Trybunał utrzymał kwotę kary nałożonej na Google przez Komisję Europejską – 2,4 mld euro.
– Nie jestem zwolennikiem przesadnego karania i żonglowania wysokością kar, ale uważam, że utrzymanie tej kary jest słuszne. Pokazuje to gigantom cyfrowym, jakie mogą być konsekwencje nieoglądania się na prawa konsumentów i konkurencyjnych firm – ocenia mecenas Witek.
Konkurencja czy dyskryminacja
Komisja ukarała big techa za to, że w 13 państwach Europejskiego Obszaru Gospodarczego – w tym w Polsce – preferował na stronie wyników wyszukiwania własną porównywarkę produktów (decyzja z 27 czerwca 2017 r.). Wyszukiwarka Google wyświetlała wyniki Google Shopping na pierwszym miejscu i wyróżniała je w przyciągających uwagę ramkach. Komisja uznała to za nadużycie pozycji dominującej.
Cyfrowy gigant najpierw wniósł skargę do Sądu UE. Ten zasadniczo utrzymał jednak w mocy decyzję i potwierdził nałożoną przez Komisję grzywnę (sprawa T-612/17). Google i Alphabet wniosły następnie do trybunału odwołanie, w którym zażądały uchylenia tego wyroku. W poniedziałek trybunał utrzymał go jednak w mocy. Jak przypomniał, samo posiadanie pozycji dominującej nie jest zakazane.
– Natomiast przedsiębiorca mający taką pozycję musi brać pod uwagę, że wolno mu mniej. Bo ma tak silną pozycję, że może zdusić konkurencję, kształtować warunki na rynku i wpływać na konsumentów – stwierdza Krzysztof Witek.

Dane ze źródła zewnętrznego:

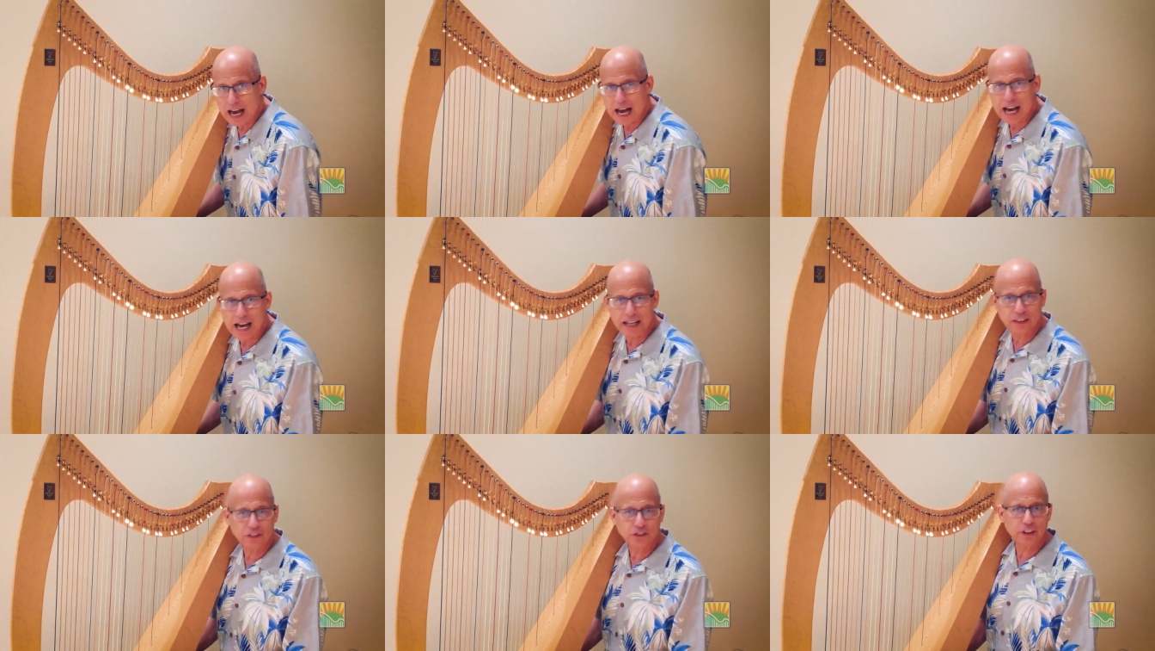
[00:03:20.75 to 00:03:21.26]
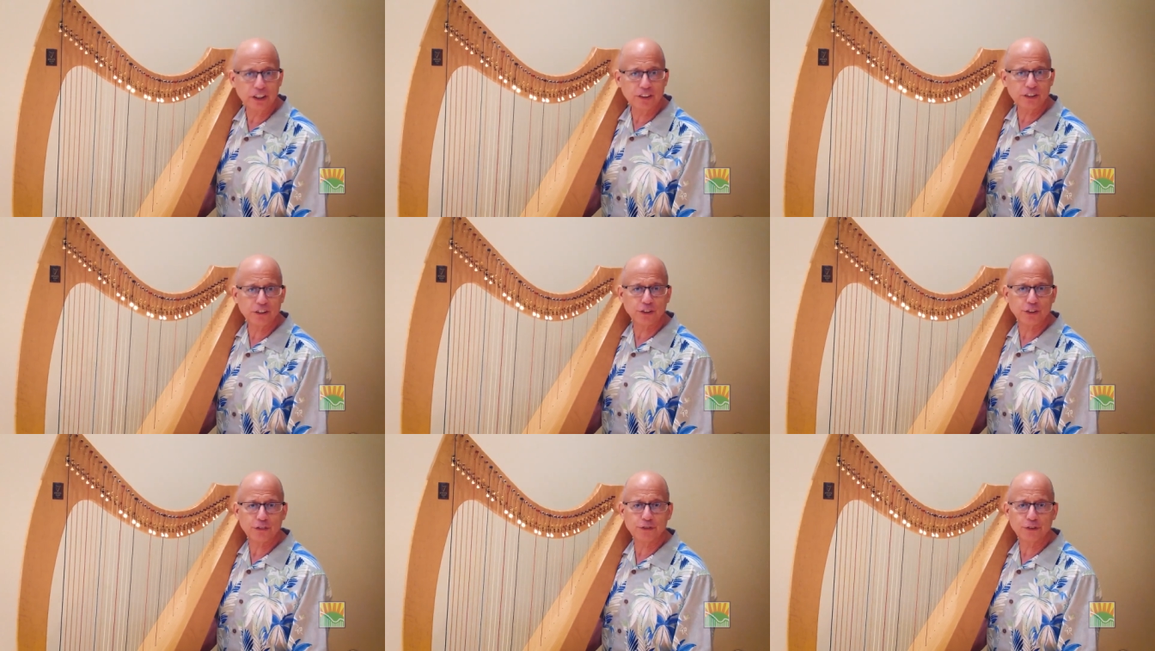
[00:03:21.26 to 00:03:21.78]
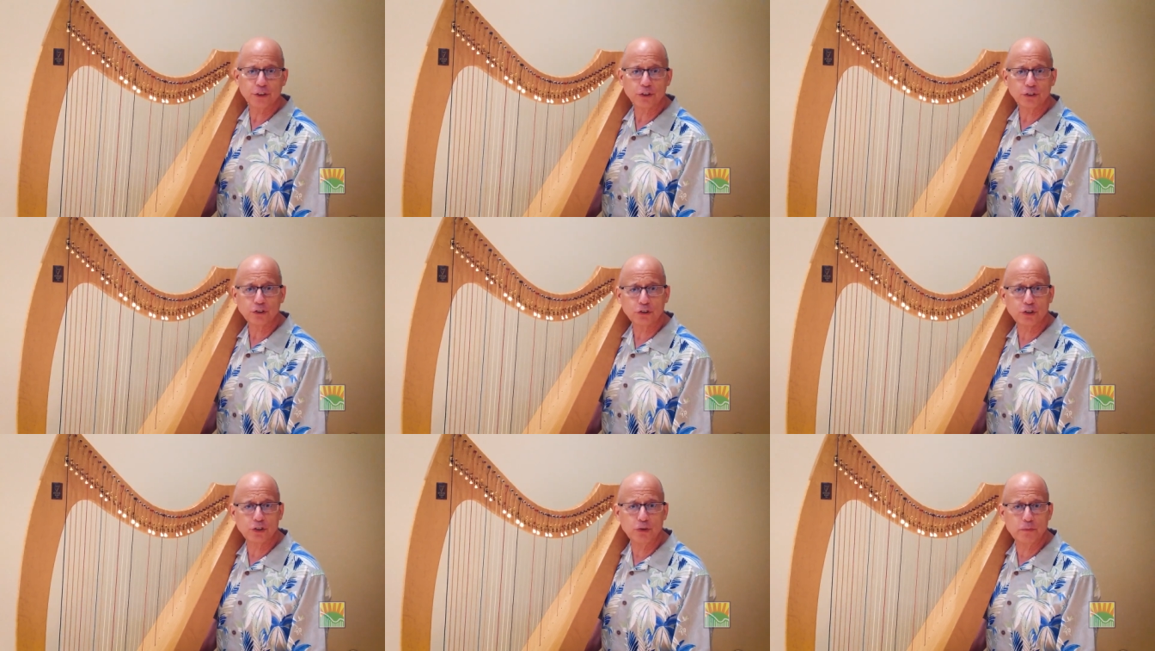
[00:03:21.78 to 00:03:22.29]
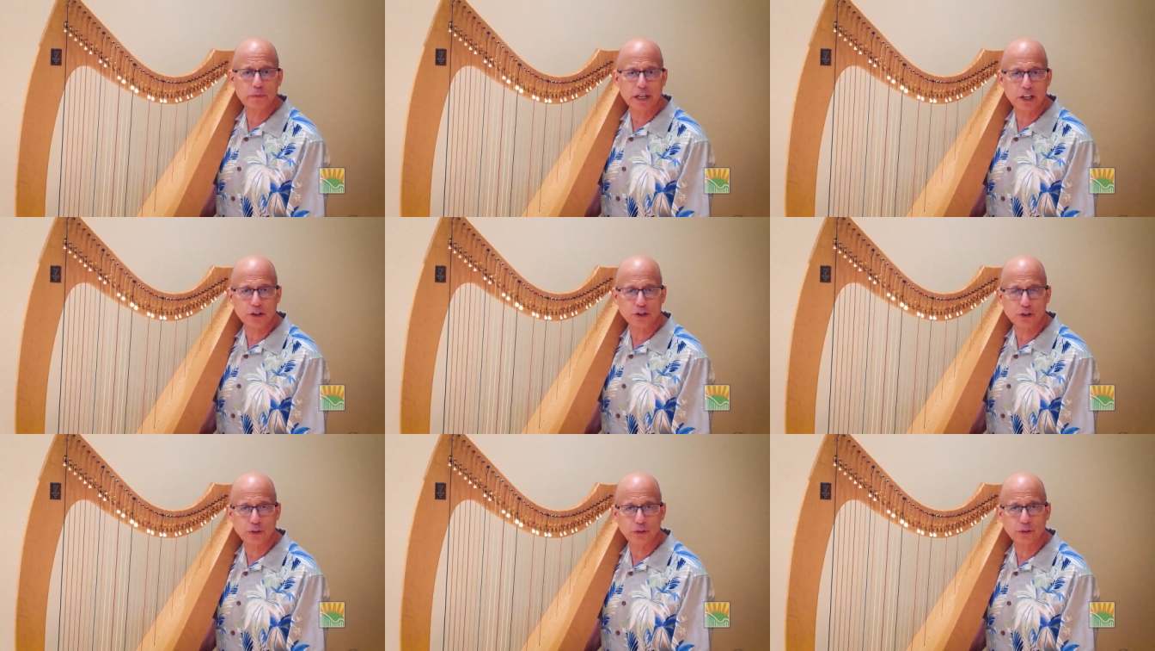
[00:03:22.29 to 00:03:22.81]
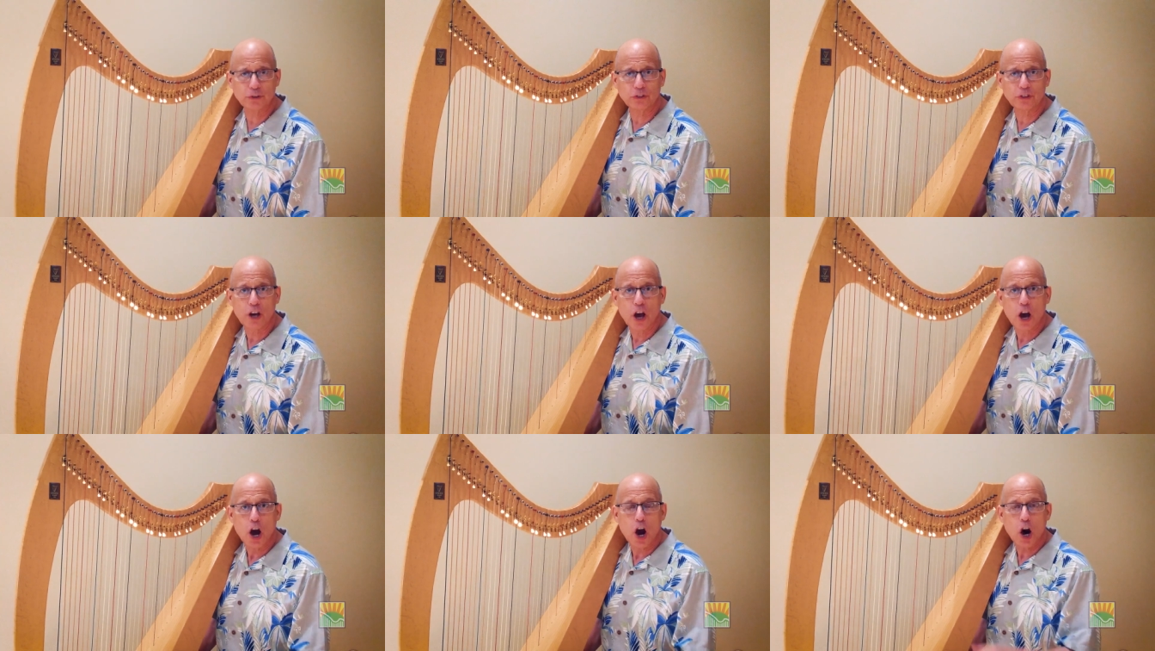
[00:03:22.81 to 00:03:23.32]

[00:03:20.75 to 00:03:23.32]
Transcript: I see that the first two measures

W szczególności – stwierdził trybunał – zakazane są zachowania przedsiębiorstw zajmujących pozycję dominującą, które ograniczają konkurencję pozacenową i mogą tym samym wyrządzić szkodę indywidualnym przedsiębiorstwom i konsumentom. Chodzi m.in. o zachowania, które za pomocą środków innych niż konkurencja pozacenowa utrudniają utrzymanie lub rozwój konkurencji na rynku, na którym konkurencja jest już osłabiona właśnie ze względu na obecność jednego lub kilku przedsiębiorstw zajmujących pozycję dominującą.
Big techa wspierało stowarzyszenie branżowe CCIA Europe, do którego należy.

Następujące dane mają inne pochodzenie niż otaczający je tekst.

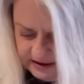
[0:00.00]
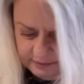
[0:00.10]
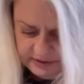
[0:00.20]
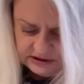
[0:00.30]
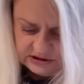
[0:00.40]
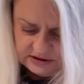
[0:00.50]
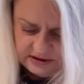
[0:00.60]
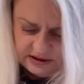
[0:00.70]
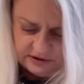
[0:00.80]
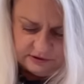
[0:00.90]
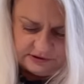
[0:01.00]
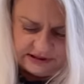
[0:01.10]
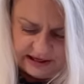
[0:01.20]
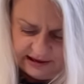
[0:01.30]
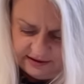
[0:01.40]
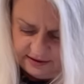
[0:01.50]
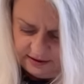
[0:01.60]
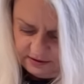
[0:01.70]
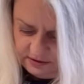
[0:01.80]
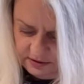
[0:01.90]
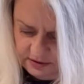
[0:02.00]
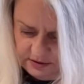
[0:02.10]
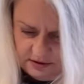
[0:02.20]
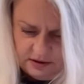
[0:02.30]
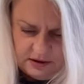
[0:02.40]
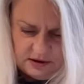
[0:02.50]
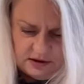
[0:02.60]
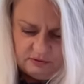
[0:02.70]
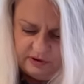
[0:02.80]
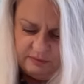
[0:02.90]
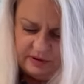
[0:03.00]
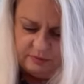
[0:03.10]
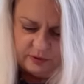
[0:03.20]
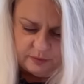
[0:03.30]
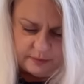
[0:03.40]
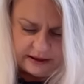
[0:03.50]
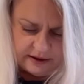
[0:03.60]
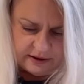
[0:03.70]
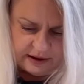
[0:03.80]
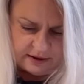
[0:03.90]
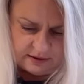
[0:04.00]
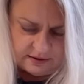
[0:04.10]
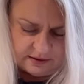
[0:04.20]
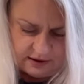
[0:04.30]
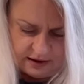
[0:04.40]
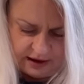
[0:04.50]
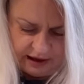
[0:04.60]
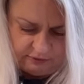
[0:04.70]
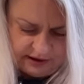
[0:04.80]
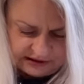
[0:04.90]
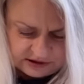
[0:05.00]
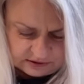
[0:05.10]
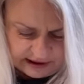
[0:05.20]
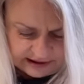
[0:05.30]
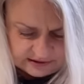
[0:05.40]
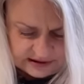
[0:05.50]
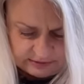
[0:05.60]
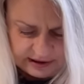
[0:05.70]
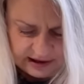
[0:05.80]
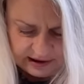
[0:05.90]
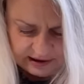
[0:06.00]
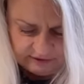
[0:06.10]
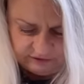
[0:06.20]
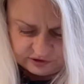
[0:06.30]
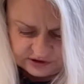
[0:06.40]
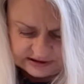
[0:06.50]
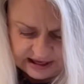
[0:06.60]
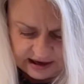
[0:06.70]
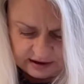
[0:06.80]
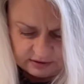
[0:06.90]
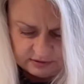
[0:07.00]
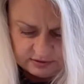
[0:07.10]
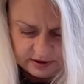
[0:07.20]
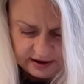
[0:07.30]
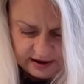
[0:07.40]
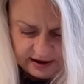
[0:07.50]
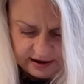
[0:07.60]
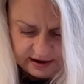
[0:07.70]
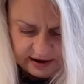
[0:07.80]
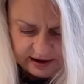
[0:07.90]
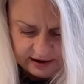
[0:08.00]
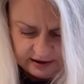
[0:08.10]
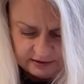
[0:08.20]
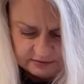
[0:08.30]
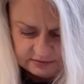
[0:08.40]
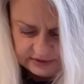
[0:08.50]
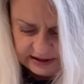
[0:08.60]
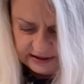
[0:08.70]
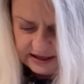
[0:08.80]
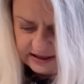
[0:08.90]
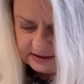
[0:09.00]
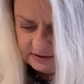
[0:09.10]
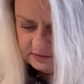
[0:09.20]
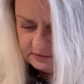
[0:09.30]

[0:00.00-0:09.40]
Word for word: I mentioned the other day that uh, we've been preparing a rental house that we have for sale and it needed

Jego szef Daniel Friedlaender zwraca uwagę na stwierdzenie TSUE, że nie można uznać w sposób ogólny, niezależnie od okoliczności danego przypadku, że przedsiębiorstwo dominujące, które traktuje swoje produkty lub usługi korzystniej niż produkty i usługi swoich konkurentów, zachowuje się w sposób odbiegający od konkurencji pozacenowej.
– Ważne jest, aby firmy w Europie wiedziały, kiedy prawo konkurencji zmusi je do dzielenia się swoją technologią z rywalami. Te firmy potrzebują pewności prawnej z góry, nie powinny być karane po fakcie za skuteczne konkurowanie – uważa Daniel Friedlaender.

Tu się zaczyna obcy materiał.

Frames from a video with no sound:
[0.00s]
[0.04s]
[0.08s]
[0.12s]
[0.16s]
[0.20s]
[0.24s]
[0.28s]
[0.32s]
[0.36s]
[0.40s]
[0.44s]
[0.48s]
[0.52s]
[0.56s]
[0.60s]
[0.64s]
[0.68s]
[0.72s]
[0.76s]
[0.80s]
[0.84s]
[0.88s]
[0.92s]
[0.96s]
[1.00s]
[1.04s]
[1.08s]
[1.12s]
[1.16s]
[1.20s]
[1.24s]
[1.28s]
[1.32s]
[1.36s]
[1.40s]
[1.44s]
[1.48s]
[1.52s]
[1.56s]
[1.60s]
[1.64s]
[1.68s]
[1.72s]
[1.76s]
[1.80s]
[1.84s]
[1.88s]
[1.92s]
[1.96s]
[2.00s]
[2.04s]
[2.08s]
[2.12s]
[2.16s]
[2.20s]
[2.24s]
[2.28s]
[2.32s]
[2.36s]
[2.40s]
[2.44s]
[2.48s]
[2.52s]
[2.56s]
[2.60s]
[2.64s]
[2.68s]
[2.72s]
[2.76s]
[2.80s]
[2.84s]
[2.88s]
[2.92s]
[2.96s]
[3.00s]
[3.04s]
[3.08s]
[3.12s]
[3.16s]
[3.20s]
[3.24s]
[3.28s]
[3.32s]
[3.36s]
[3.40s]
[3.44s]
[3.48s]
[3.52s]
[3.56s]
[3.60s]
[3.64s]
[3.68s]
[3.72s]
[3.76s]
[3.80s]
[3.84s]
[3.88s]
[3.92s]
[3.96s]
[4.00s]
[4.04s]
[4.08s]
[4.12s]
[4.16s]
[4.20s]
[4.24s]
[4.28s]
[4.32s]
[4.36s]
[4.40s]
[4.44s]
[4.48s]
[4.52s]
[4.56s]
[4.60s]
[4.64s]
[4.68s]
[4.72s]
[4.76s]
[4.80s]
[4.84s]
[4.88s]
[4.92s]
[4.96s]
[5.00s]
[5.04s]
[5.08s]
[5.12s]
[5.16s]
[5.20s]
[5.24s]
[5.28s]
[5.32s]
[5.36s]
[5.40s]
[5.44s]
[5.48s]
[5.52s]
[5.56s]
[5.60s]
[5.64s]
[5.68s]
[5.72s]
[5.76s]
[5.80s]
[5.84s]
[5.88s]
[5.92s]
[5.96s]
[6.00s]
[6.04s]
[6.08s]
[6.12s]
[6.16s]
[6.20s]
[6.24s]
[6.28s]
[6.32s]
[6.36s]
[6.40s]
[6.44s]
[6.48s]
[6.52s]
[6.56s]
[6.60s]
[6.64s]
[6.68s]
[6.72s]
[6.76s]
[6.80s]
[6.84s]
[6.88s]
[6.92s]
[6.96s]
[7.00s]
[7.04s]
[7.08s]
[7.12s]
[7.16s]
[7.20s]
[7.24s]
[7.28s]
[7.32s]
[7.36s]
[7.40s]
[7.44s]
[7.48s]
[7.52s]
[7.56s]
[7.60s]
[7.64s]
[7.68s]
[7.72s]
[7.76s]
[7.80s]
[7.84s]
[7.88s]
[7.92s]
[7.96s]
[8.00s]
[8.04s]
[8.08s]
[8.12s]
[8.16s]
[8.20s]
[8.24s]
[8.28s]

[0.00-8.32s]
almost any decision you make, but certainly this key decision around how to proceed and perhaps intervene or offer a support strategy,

W przypadku Google'a trybunał uznał, że zachowanie firmy było dyskryminujące i nie wchodziło w zakres konkurencji pozacenowej.
Krajowy sąd nie zignoruje
Krzysztof Witek uważa, że wyrok trybunału będzie stosowany jako argument w sądach krajowych rozpatrujących sprawy przeciwko Google.
Taką sprawę już mamy w Polsce. Jak pisaliśmy w DGP, porównywarka cen należąca do Grupy Allegro już przed wyrokiem TSUE odniosła nad cyfrowym gigantem pierwsze zwycięstwo. 14 marca 2024 r. Sąd Okręgowy w Warszawie na wniosek Ceneo zakazał bowiem faworyzowania Google Shopping w wynikach wyszukiwania. Precedensowym postanowieniem o udzieleniu zabezpieczenia (sygn. akt XXII GWO 24/24) sąd zakazał big techowi stosowania czterech rodzajów praktyk zarzuconych mu przez Ceneo – na czele z faworyzowaniem Google Shopping za pomocą sposobu prezentacji wyników wyszukiwania.
Apple nie oszczędzi na podatkach w Irlandii
Trybunał Sprawiedliwości Unii Europejskiej uchylił również wyrok Sądu UE w sprawie indywidualnych interpretacji prawa podatkowego przyjętych przez Irlandię na rzecz spółek z grupy Apple. Tym samym potwierdził decyzję Komisji Europejskiej z 2016 r. – że Irlandia przyznała big techowi niezgodne z prawem ulgi i musi od niego odzyskać bezprawnie przyznaną pomoc.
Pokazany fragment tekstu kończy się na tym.